Tak sekadar menampilkan gerak tari, pertunjukan ini menyuguhkan refleksi mendalam atas perjalanan spiritual dan sosial seorang penari lengger yang pernah menjadi bagian sakral dari ritus kesuburan baritan—tradisi yang kini terancam punah.
Pejabat Pembuat Komitmen Balai Pelestarian Kebudayaan Wilayah X, Edy Budiyanto, menyebut Narsih sebagai figur penting dalam pelestarian warisan budaya tak benda Indonesia. “Jejak pengabdian Ibu Narsih di seni tradisi lengger telah berlangsung selama 53 tahun. Kini beliau berusia 60 tahun,” ujar Edy dalam sambutannya.
Sebagai bentuk apresiasi, Balai Pelestarian Kebudayaan Wilayah X mendukung pementasan ini melalui program Fasilitasi Pemajuan Kebudayaan (FPK) 2025.
Pertunjukan tersaji dalam empat babak. Babak pertama, Klenengan, menggambarkan awal perjalanan Narsih muda yang menjalani laku mbarang dan midhang, berkeliling dari kampung ke kampung. Sosok Narsih remaja diperankan oleh penari muda Banyumas, Yanika Lintang.

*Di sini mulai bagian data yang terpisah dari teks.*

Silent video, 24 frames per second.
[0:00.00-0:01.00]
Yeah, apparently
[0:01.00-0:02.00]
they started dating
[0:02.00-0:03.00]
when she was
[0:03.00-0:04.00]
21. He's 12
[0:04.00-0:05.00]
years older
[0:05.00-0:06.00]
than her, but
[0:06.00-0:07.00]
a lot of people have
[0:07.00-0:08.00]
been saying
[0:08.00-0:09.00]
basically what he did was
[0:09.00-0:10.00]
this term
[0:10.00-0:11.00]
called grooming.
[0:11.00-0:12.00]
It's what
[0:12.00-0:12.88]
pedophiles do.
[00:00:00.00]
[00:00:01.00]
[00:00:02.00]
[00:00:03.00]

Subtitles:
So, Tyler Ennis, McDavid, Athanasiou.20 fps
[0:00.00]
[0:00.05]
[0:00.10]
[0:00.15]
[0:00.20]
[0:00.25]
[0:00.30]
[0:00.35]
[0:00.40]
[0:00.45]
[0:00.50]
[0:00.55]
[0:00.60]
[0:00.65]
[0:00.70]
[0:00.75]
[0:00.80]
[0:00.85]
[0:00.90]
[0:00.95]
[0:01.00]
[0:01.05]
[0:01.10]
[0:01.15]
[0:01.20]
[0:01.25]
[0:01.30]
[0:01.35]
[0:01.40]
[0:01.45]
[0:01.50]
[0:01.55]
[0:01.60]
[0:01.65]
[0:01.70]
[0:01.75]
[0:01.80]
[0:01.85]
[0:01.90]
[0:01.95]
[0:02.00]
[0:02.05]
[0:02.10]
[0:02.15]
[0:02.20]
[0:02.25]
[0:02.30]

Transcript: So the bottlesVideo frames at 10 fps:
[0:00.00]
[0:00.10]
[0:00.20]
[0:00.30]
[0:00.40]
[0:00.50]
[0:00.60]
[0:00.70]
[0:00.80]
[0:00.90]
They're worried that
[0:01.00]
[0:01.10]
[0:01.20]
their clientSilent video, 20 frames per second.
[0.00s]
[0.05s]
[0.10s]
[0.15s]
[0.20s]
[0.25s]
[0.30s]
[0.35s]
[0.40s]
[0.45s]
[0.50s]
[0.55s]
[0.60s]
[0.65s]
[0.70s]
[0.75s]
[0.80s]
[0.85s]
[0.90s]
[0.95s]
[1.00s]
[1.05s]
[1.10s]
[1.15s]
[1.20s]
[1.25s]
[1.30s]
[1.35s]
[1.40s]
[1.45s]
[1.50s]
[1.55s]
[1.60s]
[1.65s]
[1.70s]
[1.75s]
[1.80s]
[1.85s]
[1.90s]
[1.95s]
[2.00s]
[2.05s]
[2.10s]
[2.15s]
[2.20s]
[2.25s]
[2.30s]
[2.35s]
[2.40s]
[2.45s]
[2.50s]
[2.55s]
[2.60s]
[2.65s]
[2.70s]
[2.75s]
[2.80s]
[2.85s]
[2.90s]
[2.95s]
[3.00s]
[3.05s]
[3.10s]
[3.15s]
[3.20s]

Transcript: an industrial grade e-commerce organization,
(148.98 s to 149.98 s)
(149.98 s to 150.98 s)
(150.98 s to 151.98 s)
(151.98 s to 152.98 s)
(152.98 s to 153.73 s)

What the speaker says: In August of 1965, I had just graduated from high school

Babak kedua, Lenggeran, menampilkan Narsih sebagai penari utama. Ia muncul dari depan panggung, menyibak penonton, lalu bermonolog tentang awal mula menari sejak usia tujuh tahun. Ia mengenang kecintaannya pada gendhing Sekar Gadhung dan gerakan khas sendhetan lumpatan.
Babak ketiga, Badhutan, merekonstruksi ritus baritan yang pernah dijalani Narsih. Dalam adegan ini, ia membantu seorang petani muda yang terancam gagal panen dengan melakukan ritual baritan menggunakan sapu jerami. “Babak ini menunjukkan bahwa lengger tak hanya menari dan bernyanyi, tapi juga membangun interaksi dengan penonton,” ujar sutradara Abdul Aziz Rasjid.
Pementasan turut melibatkan Sanggar Ngudi Luwesing Salira, kelompok calung binaan Narsih yang mayoritas beranggotakan perempuan menegaskan komitmen Narsih terhadap keterlibatan aktif perempuan dalam seni tradisi.
Sebagai penutup, putri Narsih, Wahyu Yunaeni, membawakan tari Baladewan, simbol ikhtiar manusia agar senantiasa diberkati dalam menjalani kehidupan.